CHRIS McKay always knew the sequel to The Lego Movie would need to be bigger and better.
Expectations, understandably, would be high for the follow-up to a hit animated film that grossed more than $468 million worldwide and was the fourth highest grossing film of 2014.
After supervising the production of The Lego Movie in Sydney, Chris was promoted to director for Warner Bros' sequel focusing on Lego Batman, voiced by Will Arnett.
"I wanted to make a very epic, operatic movie," he tells Weekend magazine.
"The more serious you can take things in the Lego world, the more silly it can be. I thought it would be funny to watch these guys have very serious conversations about what's going to happen to the citizens of Gotham City."
The result is a colourful, fast-paced family film in which Batman battles an attention-hungry Joker and his growing army of baddies, and accidentally adopts a teenage orphan (Dick Grayson) who wants to become his sidekick.
"There are kids who want to see the movies their older brothers and sisters can go see, like Batman v Superman or Suicide Squad, that they're not allowed to see," Chris says.
"They want to experience a real superhero movie that doesn't talk down to them. I wanted that feeling like you're being let in on something a little bit above you but still safe enough."
Chris says a Batman spin-off felt like a natural progression for the Lego film franchise.
"Will Arnett is such a charming guy; I did not find it surprising people responded to his character (in the first film)," he says.
"Will's great at playing these characters we all love even in spite of their incredible flaws. He makes them incredibly egotistical but at the same time vulnerable, which is a great combination to centre a movie around."
Lego Batman is a superhero kicking goals in his fight against crime, but who struggles socially with his peers.
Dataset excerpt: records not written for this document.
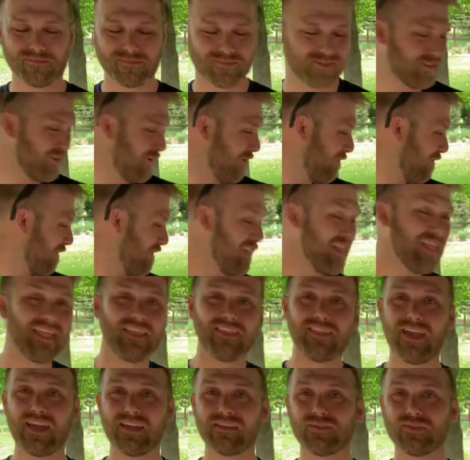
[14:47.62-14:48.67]
So
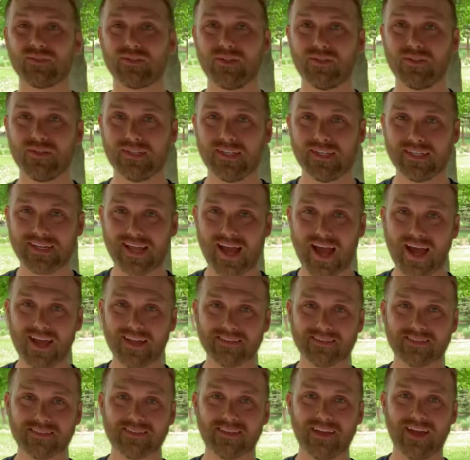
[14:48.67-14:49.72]
thanks for tuning in,
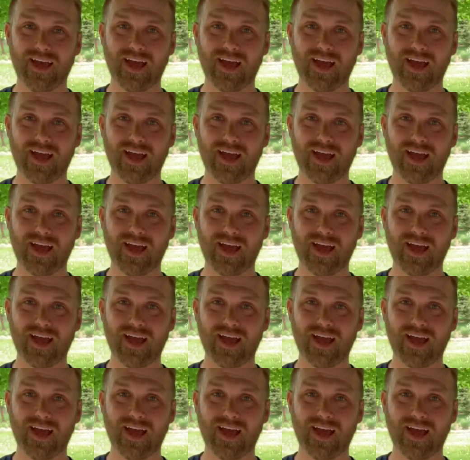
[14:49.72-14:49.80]
guys.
"I wanted the opening action scene to be this huge heist where things are happening all over the place but then this guy has to go home and you see what kind of life he actually has," Chris says. "It was important to me to make you feel what it is like to be this guy who goes home and does the normal things we all do but it's really lonely and sad."
Chris is quick to dismiss claims the film is "pro-gay propaganda''.
Some conservative critics have taken issue with two key aspects: that Dick Grayson (as Robin) revels in choosing his superhero outfit in the bat cave, and that the teenager mistakenly thinks he has two adoptive dads because he doesn't realise Batman and Bruce Wayne are the same person.
"Having worked on the first Lego movie where people were reading both a business agenda and an anti-capitalist agenda (into it), I learned no matter what you put out there somebody can find something to latch on to if they want to fit a narrative," Chris says.
"Robin's a super positive kid. He loves life... he's indefatigable. All the same bad things have happened to him that happened to Batman (as an orphan) but he faces life with a super can-do, positive attitude.
"You have to go 'okay, we're just making a movie about a guy who's super happy and loves sparkly capes'."
And Chris isn't finished playing with his Lego mini-figures yet.
The Chicago native serves as executive producer on the upcoming Lego Movie Sequel, due for release in 2019. He will also return to the director's chair for Warner Bros' live-action Nightwing (Dick Grayson's superhero moniker after Robin) film.
"I'm going to be a very old man playing with Lego," he laughs. "By the way I'm super happy about that."
The LEGO Batman Movie is in cinemas now.